(Stored data)
────────────────────
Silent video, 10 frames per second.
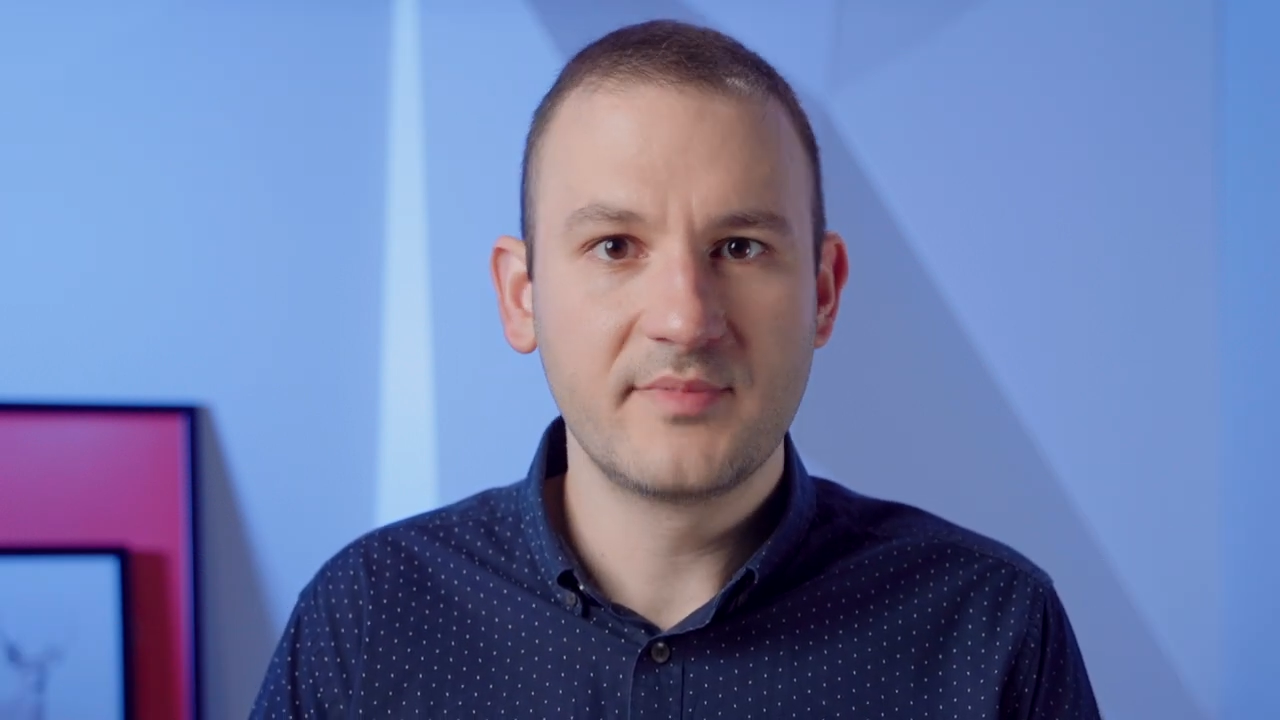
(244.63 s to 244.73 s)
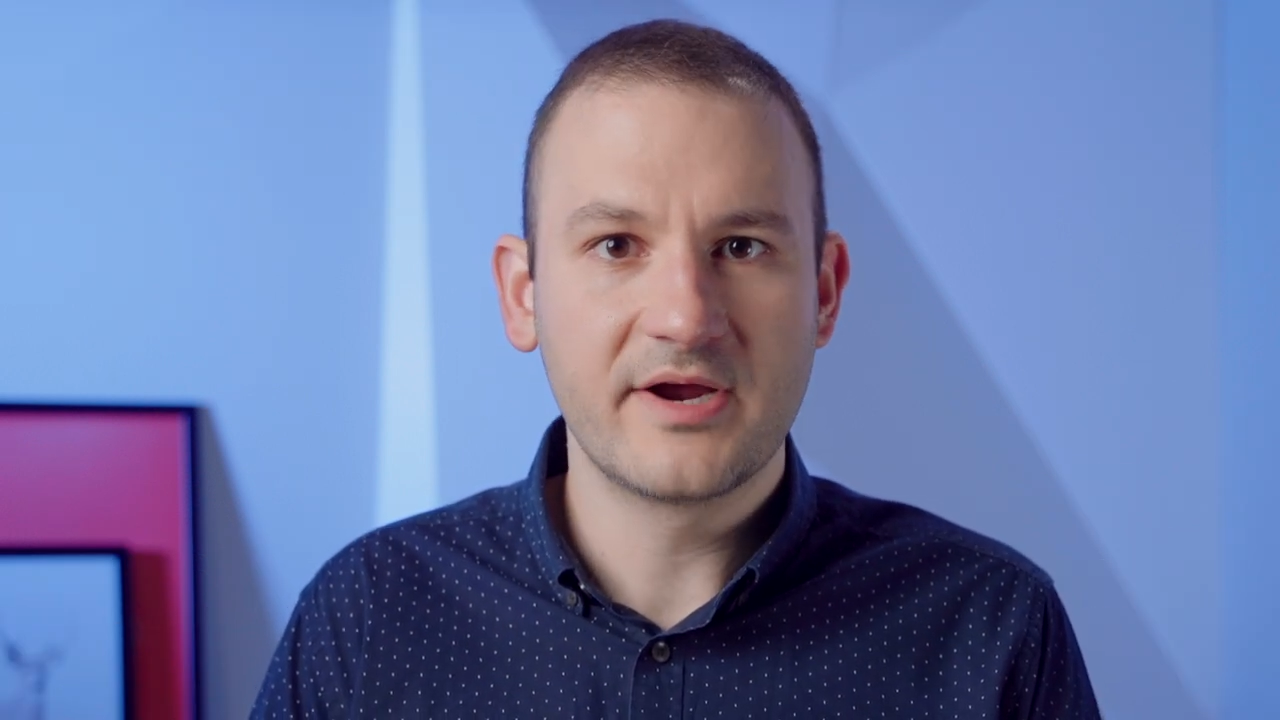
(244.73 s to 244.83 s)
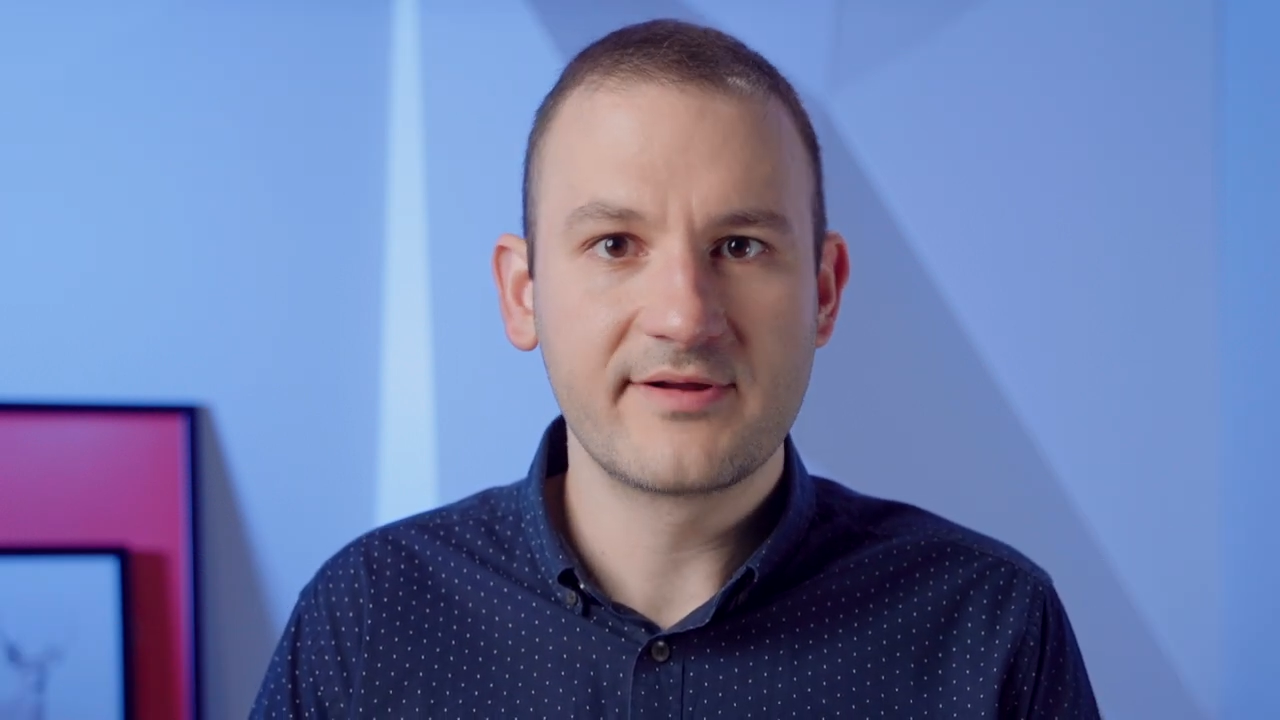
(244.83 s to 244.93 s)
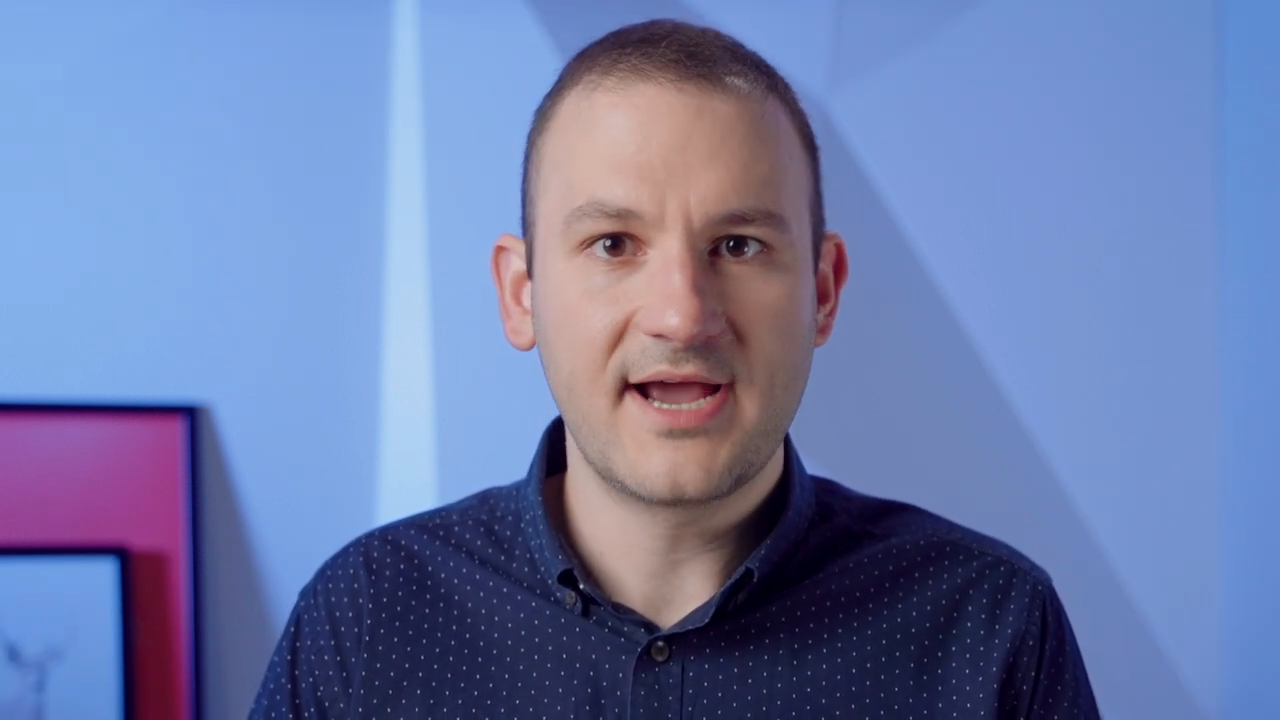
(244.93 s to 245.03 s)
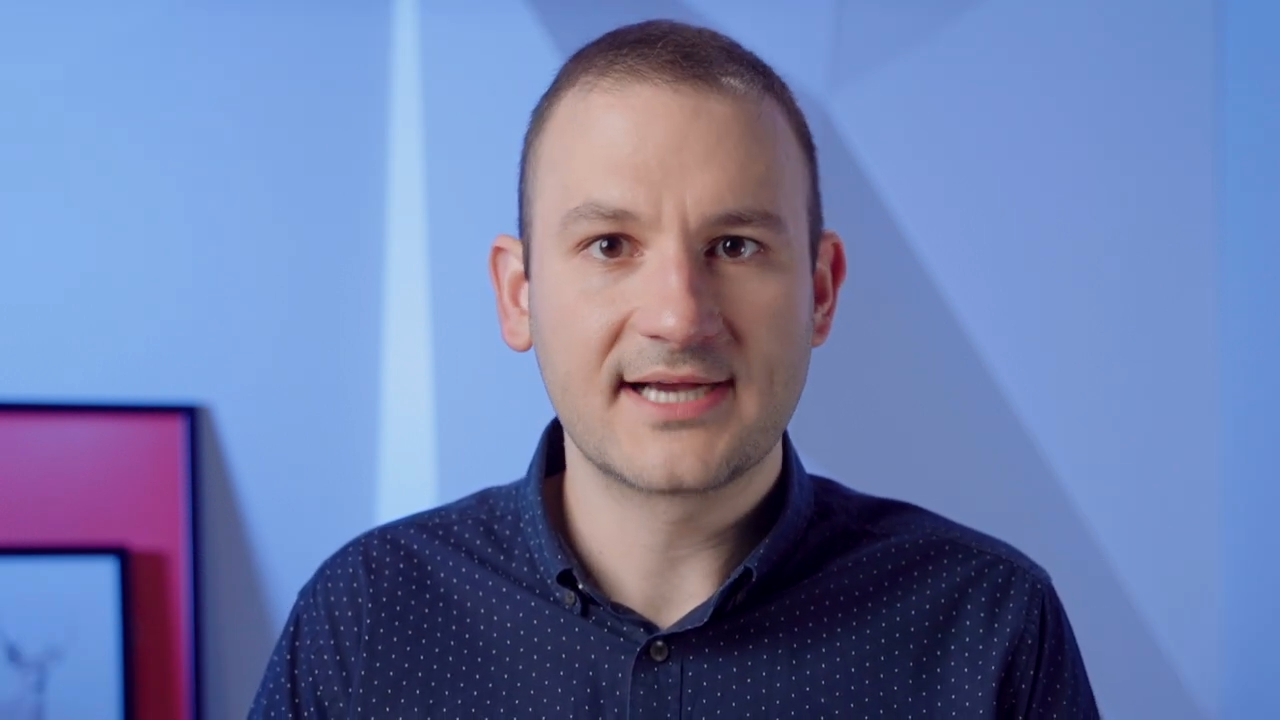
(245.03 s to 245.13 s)
may
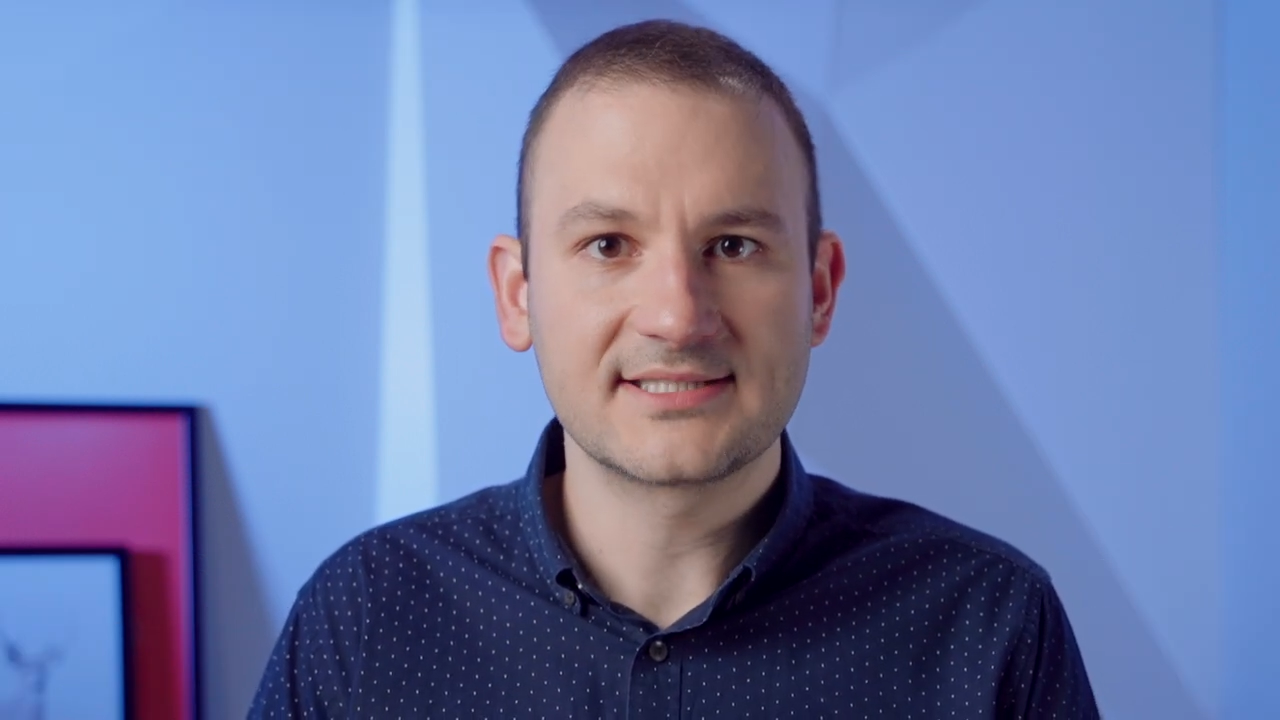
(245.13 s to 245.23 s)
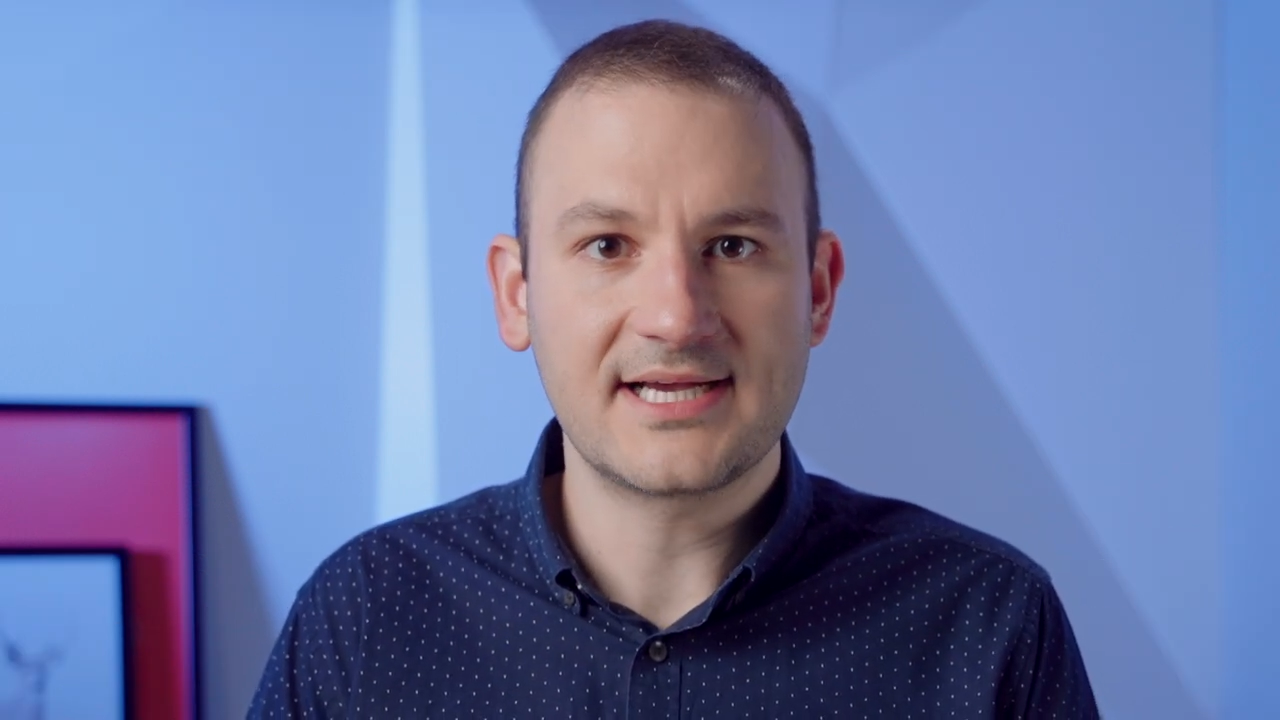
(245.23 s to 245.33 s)
react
────────────────────
_TASK ITEM:_ Copy out all the data above exactly as written. Skip the pictures.

_ANSWER SPACE:_
Silent video, 10 frames per second.
(244.63 s to 244.73 s)
(244.73 s to 244.83 s)
(244.83 s to 244.93 s)
(244.93 s to 245.03 s)
(245.03 s to 245.13 s)
may
(245.13 s to 245.23 s)
(245.23 s to 245.33 s)
react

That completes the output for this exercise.